Entries provided

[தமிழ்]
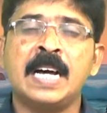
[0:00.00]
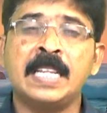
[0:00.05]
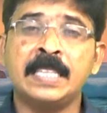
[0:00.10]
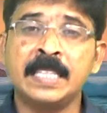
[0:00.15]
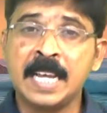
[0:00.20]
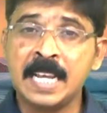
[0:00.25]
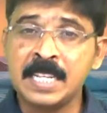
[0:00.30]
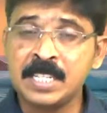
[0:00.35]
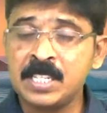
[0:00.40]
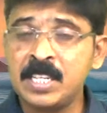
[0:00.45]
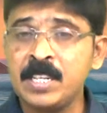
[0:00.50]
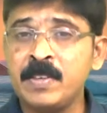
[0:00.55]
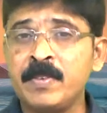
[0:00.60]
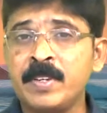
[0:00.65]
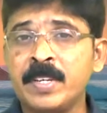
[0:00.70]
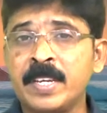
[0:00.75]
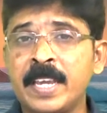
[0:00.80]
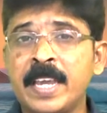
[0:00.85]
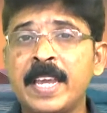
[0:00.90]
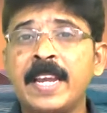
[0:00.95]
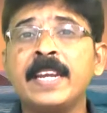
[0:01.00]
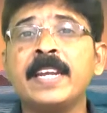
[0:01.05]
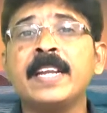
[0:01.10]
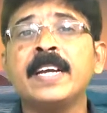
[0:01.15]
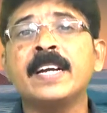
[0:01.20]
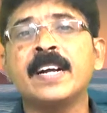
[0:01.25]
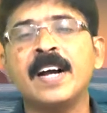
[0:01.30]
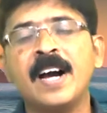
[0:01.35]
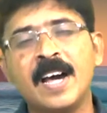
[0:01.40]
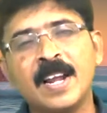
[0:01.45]
அந்த அசைவுக்கு என்ன
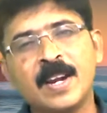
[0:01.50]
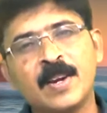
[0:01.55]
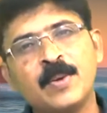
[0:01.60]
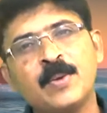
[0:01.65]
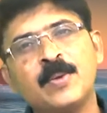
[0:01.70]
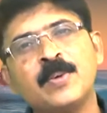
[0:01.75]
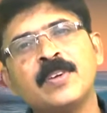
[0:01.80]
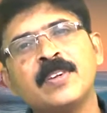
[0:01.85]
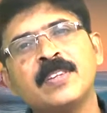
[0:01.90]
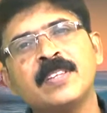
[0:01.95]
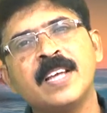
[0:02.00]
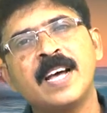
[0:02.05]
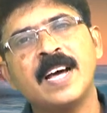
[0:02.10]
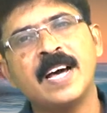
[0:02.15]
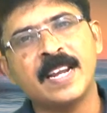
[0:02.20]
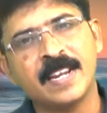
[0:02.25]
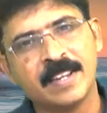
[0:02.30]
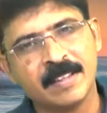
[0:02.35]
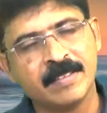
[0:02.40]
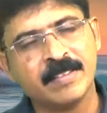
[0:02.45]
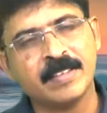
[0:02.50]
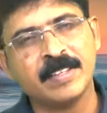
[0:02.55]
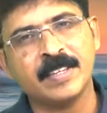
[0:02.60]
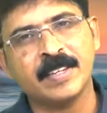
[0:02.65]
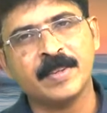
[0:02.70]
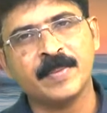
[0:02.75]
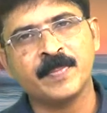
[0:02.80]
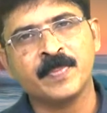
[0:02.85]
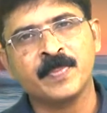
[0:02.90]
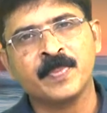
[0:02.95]
காரணன்றதை அறிந்து
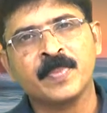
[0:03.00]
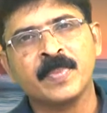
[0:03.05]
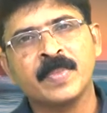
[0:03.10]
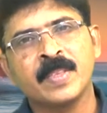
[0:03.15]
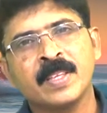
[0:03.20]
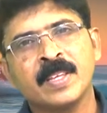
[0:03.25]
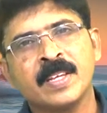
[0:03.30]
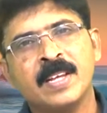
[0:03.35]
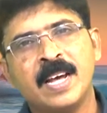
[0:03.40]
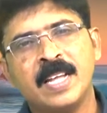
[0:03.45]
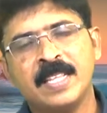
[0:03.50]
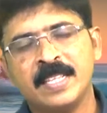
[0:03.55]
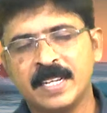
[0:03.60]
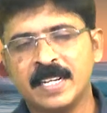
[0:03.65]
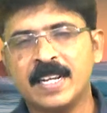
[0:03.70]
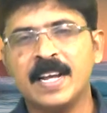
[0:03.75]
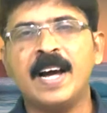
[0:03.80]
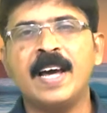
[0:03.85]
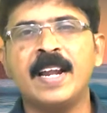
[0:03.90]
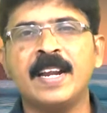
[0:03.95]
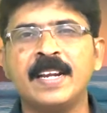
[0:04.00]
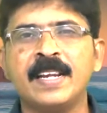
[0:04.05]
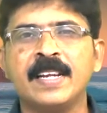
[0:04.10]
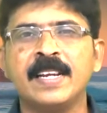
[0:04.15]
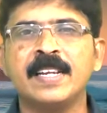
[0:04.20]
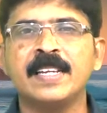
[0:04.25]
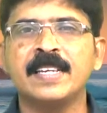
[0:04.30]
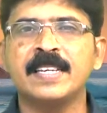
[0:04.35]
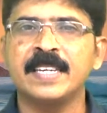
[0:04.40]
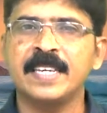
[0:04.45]
அந்த
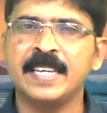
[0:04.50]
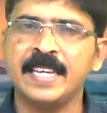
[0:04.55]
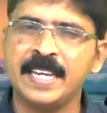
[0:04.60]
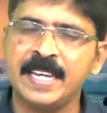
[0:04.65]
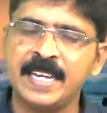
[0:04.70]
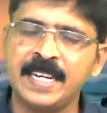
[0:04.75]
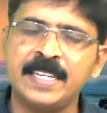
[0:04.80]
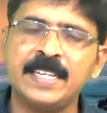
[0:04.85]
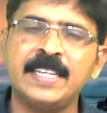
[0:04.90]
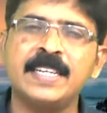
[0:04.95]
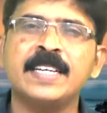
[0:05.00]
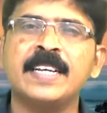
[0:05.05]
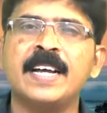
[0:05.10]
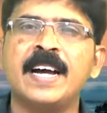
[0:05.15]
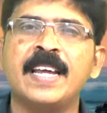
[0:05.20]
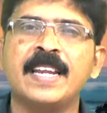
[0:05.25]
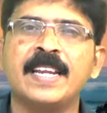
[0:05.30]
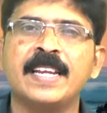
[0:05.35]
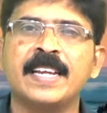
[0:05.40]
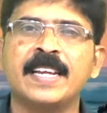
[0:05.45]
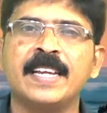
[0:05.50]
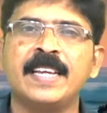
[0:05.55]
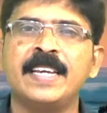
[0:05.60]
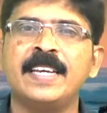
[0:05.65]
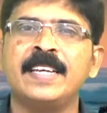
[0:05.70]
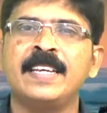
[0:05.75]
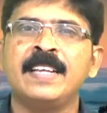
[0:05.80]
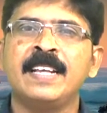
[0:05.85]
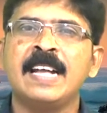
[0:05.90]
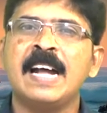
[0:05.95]
காரணங்களுக்கு ஏற்ற காரியங்களை
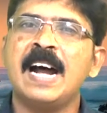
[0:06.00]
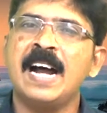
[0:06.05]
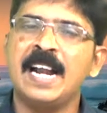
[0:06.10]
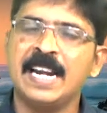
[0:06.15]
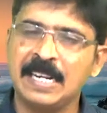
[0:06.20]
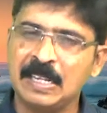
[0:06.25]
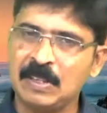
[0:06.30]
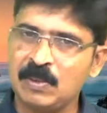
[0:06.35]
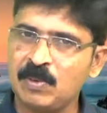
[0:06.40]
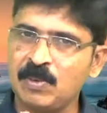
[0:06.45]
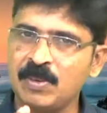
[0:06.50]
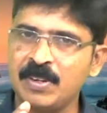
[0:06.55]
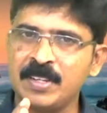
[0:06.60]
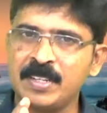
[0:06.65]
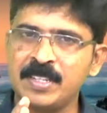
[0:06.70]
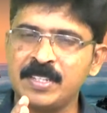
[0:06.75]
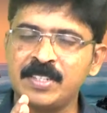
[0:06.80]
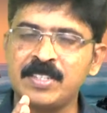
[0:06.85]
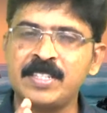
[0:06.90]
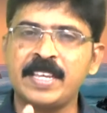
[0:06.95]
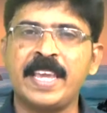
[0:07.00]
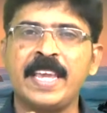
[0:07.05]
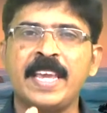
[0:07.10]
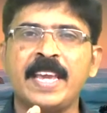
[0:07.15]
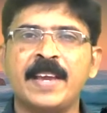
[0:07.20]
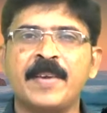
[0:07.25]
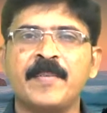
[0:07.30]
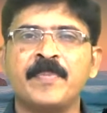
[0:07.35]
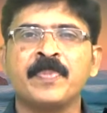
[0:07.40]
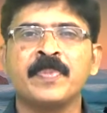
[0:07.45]
ஆண்டவர் உங்களுக்கு
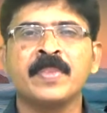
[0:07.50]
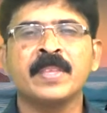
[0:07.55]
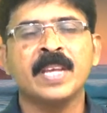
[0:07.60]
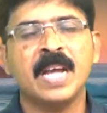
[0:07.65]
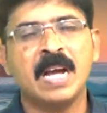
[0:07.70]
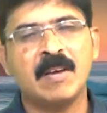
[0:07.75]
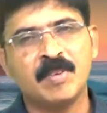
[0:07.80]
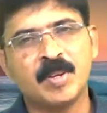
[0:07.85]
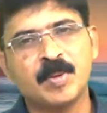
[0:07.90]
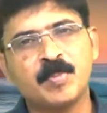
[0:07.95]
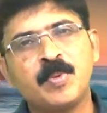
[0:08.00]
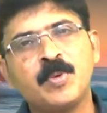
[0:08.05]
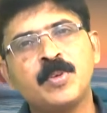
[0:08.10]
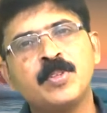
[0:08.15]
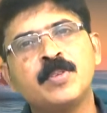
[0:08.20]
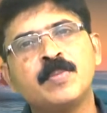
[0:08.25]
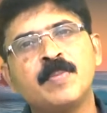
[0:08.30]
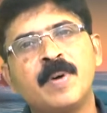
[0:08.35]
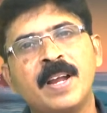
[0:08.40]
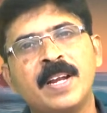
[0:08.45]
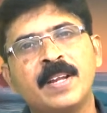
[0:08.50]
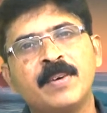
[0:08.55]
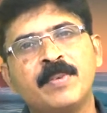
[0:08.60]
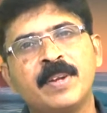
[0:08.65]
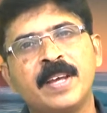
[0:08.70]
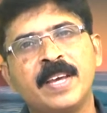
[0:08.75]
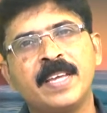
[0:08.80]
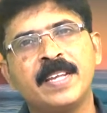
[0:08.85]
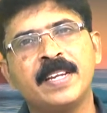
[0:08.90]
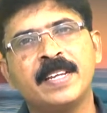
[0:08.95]
செய்ய அவர்
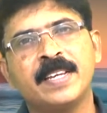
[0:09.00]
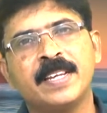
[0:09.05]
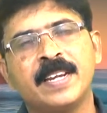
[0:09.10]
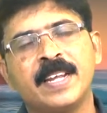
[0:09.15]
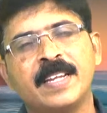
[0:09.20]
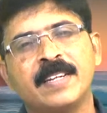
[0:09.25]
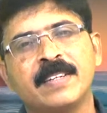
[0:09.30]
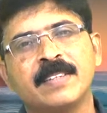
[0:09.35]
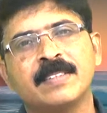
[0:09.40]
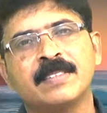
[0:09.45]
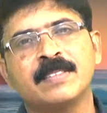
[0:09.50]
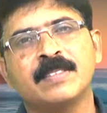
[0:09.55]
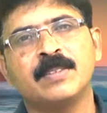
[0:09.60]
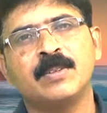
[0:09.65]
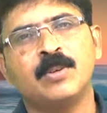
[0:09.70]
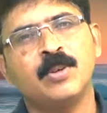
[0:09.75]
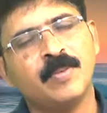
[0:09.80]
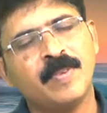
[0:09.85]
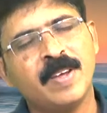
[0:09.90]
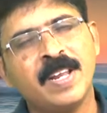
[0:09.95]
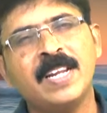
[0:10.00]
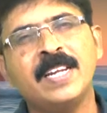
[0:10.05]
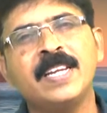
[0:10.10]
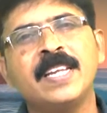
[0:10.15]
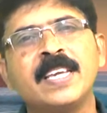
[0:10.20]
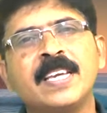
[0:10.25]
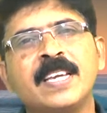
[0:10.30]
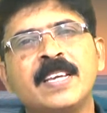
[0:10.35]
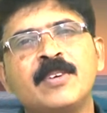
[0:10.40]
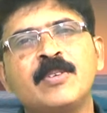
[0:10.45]
போதுமானவராக இருக்கிறார் ஒருவேளை
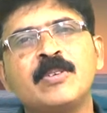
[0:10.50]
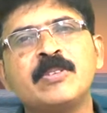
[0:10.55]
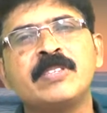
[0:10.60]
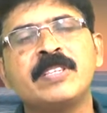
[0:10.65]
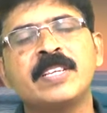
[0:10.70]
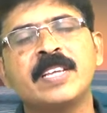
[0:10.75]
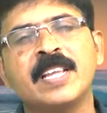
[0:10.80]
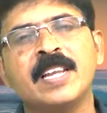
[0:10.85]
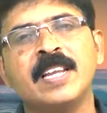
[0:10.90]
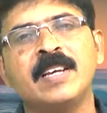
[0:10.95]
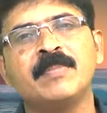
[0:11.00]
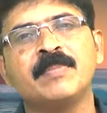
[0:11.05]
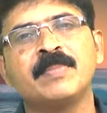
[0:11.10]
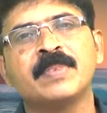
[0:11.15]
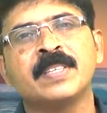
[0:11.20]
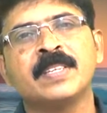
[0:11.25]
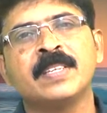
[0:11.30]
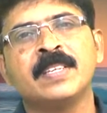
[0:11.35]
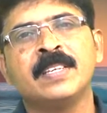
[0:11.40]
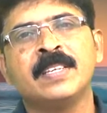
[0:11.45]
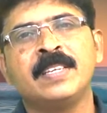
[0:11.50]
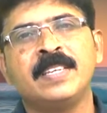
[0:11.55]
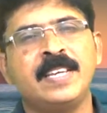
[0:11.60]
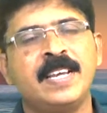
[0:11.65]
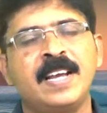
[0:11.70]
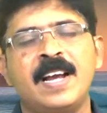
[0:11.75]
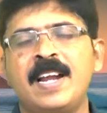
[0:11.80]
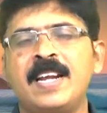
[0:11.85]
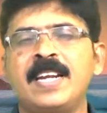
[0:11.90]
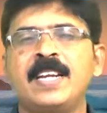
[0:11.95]
நீங்கள் யோசிக்கலாம்
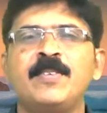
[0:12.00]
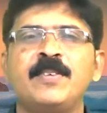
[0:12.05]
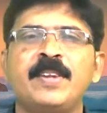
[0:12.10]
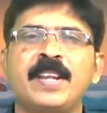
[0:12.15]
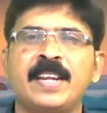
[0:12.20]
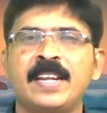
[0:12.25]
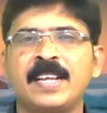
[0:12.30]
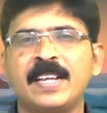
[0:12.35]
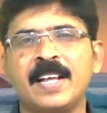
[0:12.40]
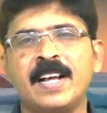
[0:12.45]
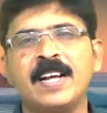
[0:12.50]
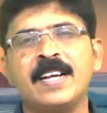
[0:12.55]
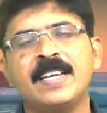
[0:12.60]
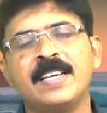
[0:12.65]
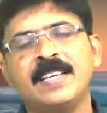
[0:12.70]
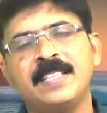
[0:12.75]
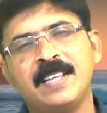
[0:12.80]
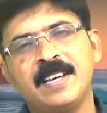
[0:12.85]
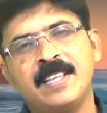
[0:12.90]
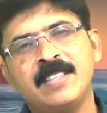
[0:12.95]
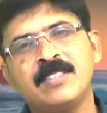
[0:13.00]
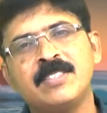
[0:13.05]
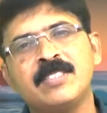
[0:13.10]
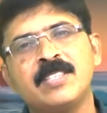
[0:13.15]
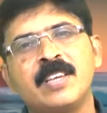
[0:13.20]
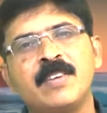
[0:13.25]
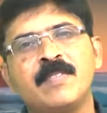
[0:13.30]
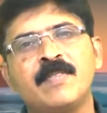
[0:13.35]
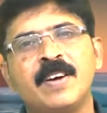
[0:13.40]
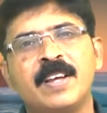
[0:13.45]
என் ஆண்டவர் எனக்காக ஏதாவது
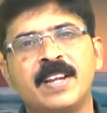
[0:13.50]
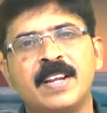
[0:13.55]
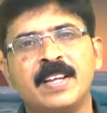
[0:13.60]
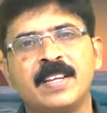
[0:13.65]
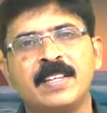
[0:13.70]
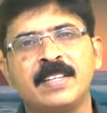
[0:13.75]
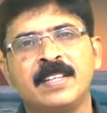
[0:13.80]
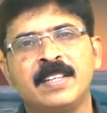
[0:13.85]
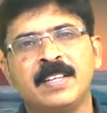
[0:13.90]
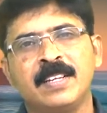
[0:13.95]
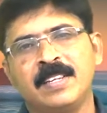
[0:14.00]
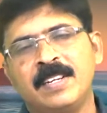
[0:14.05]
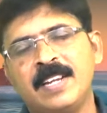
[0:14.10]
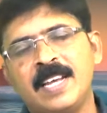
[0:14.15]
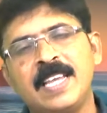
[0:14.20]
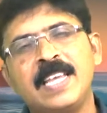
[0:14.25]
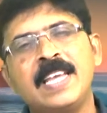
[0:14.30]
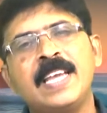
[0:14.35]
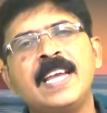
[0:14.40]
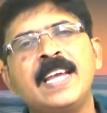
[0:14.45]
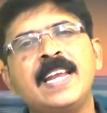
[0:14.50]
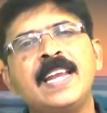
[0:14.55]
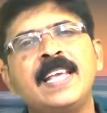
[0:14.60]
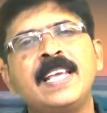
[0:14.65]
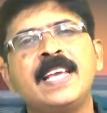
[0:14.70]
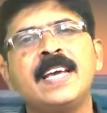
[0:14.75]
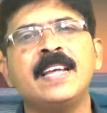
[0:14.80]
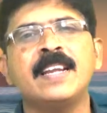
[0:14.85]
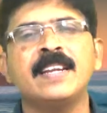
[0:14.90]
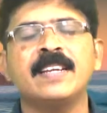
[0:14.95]
செய்வாரா நான்
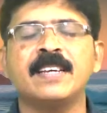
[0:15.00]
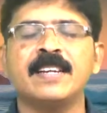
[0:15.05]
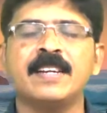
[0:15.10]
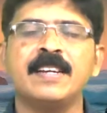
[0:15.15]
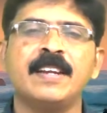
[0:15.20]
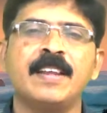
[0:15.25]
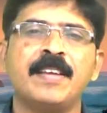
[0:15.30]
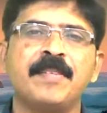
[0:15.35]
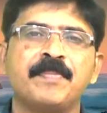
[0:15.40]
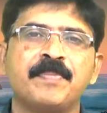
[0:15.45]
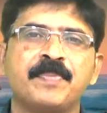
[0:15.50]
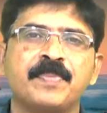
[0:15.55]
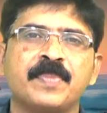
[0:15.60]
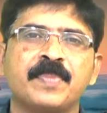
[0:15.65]
ஏழையாக இருக்கிறனே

What to work on
Copy all of the data word for word, and keep the pictures out of it.

Answer section
[தமிழ்]
[0:00.00]
[0:00.05]
[0:00.10]
[0:00.15]
[0:00.20]
[0:00.25]
[0:00.30]
[0:00.35]
[0:00.40]
[0:00.45]
[0:00.50]
[0:00.55]
[0:00.60]
[0:00.65]
[0:00.70]
[0:00.75]
[0:00.80]
[0:00.85]
[0:00.90]
[0:00.95]
[0:01.00]
[0:01.05]
[0:01.10]
[0:01.15]
[0:01.20]
[0:01.25]
[0:01.30]
[0:01.35]
[0:01.40]
[0:01.45]
அந்த அசைவுக்கு என்ன
[0:01.50]
[0:01.55]
[0:01.60]
[0:01.65]
[0:01.70]
[0:01.75]
[0:01.80]
[0:01.85]
[0:01.90]
[0:01.95]
[0:02.00]
[0:02.05]
[0:02.10]
[0:02.15]
[0:02.20]
[0:02.25]
[0:02.30]
[0:02.35]
[0:02.40]
[0:02.45]
[0:02.50]
[0:02.55]
[0:02.60]
[0:02.65]
[0:02.70]
[0:02.75]
[0:02.80]
[0:02.85]
[0:02.90]
[0:02.95]
காரணன்றதை அறிந்து
[0:03.00]
[0:03.05]
[0:03.10]
[0:03.15]
[0:03.20]
[0:03.25]
[0:03.30]
[0:03.35]
[0:03.40]
[0:03.45]
[0:03.50]
[0:03.55]
[0:03.60]
[0:03.65]
[0:03.70]
[0:03.75]
[0:03.80]
[0:03.85]
[0:03.90]
[0:03.95]
[0:04.00]
[0:04.05]
[0:04.10]
[0:04.15]
[0:04.20]
[0:04.25]
[0:04.30]
[0:04.35]
[0:04.40]
[0:04.45]
அந்த
[0:04.50]
[0:04.55]
[0:04.60]
[0:04.65]
[0:04.70]
[0:04.75]
[0:04.80]
[0:04.85]
[0:04.90]
[0:04.95]
[0:05.00]
[0:05.05]
[0:05.10]
[0:05.15]
[0:05.20]
[0:05.25]
[0:05.30]
[0:05.35]
[0:05.40]
[0:05.45]
[0:05.50]
[0:05.55]
[0:05.60]
[0:05.65]
[0:05.70]
[0:05.75]
[0:05.80]
[0:05.85]
[0:05.90]
[0:05.95]
காரணங்களுக்கு ஏற்ற காரியங்களை
[0:06.00]
[0:06.05]
[0:06.10]
[0:06.15]
[0:06.20]
[0:06.25]
[0:06.30]
[0:06.35]
[0:06.40]
[0:06.45]
[0:06.50]
[0:06.55]
[0:06.60]
[0:06.65]
[0:06.70]
[0:06.75]
[0:06.80]
[0:06.85]
[0:06.90]
[0:06.95]
[0:07.00]
[0:07.05]
[0:07.10]
[0:07.15]
[0:07.20]
[0:07.25]
[0:07.30]
[0:07.35]
[0:07.40]
[0:07.45]
ஆண்டவர் உங்களுக்கு
[0:07.50]
[0:07.55]
[0:07.60]
[0:07.65]
[0:07.70]
[0:07.75]
[0:07.80]
[0:07.85]
[0:07.90]
[0:07.95]
[0:08.00]
[0:08.05]
[0:08.10]
[0:08.15]
[0:08.20]
[0:08.25]
[0:08.30]
[0:08.35]
[0:08.40]
[0:08.45]
[0:08.50]
[0:08.55]
[0:08.60]
[0:08.65]
[0:08.70]
[0:08.75]
[0:08.80]
[0:08.85]
[0:08.90]
[0:08.95]
செய்ய அவர்
[0:09.00]
[0:09.05]
[0:09.10]
[0:09.15]
[0:09.20]
[0:09.25]
[0:09.30]
[0:09.35]
[0:09.40]
[0:09.45]
[0:09.50]
[0:09.55]
[0:09.60]
[0:09.65]
[0:09.70]
[0:09.75]
[0:09.80]
[0:09.85]
[0:09.90]
[0:09.95]
[0:10.00]
[0:10.05]
[0:10.10]
[0:10.15]
[0:10.20]
[0:10.25]
[0:10.30]
[0:10.35]
[0:10.40]
[0:10.45]
போதுமானவராக இருக்கிறார் ஒருவேளை
[0:10.50]
[0:10.55]
[0:10.60]
[0:10.65]
[0:10.70]
[0:10.75]
[0:10.80]
[0:10.85]
[0:10.90]
[0:10.95]
[0:11.00]
[0:11.05]
[0:11.10]
[0:11.15]
[0:11.20]
[0:11.25]
[0:11.30]
[0:11.35]
[0:11.40]
[0:11.45]
[0:11.50]
[0:11.55]
[0:11.60]
[0:11.65]
[0:11.70]
[0:11.75]
[0:11.80]
[0:11.85]
[0:11.90]
[0:11.95]
நீங்கள் யோசிக்கலாம்
[0:12.00]
[0:12.05]
[0:12.10]
[0:12.15]
[0:12.20]
[0:12.25]
[0:12.30]
[0:12.35]
[0:12.40]
[0:12.45]
[0:12.50]
[0:12.55]
[0:12.60]
[0:12.65]
[0:12.70]
[0:12.75]
[0:12.80]
[0:12.85]
[0:12.90]
[0:12.95]
[0:13.00]
[0:13.05]
[0:13.10]
[0:13.15]
[0:13.20]
[0:13.25]
[0:13.30]
[0:13.35]
[0:13.40]
[0:13.45]
என் ஆண்டவர் எனக்காக ஏதாவது
[0:13.50]
[0:13.55]
[0:13.60]
[0:13.65]
[0:13.70]
[0:13.75]
[0:13.80]
[0:13.85]
[0:13.90]
[0:13.95]
[0:14.00]
[0:14.05]
[0:14.10]
[0:14.15]
[0:14.20]
[0:14.25]
[0:14.30]
[0:14.35]
[0:14.40]
[0:14.45]
[0:14.50]
[0:14.55]
[0:14.60]
[0:14.65]
[0:14.70]
[0:14.75]
[0:14.80]
[0:14.85]
[0:14.90]
[0:14.95]
செய்வாரா நான்
[0:15.00]
[0:15.05]
[0:15.10]
[0:15.15]
[0:15.20]
[0:15.25]
[0:15.30]
[0:15.35]
[0:15.40]
[0:15.45]
[0:15.50]
[0:15.55]
[0:15.60]
[0:15.65]
ஏழையாக இருக்கிறனே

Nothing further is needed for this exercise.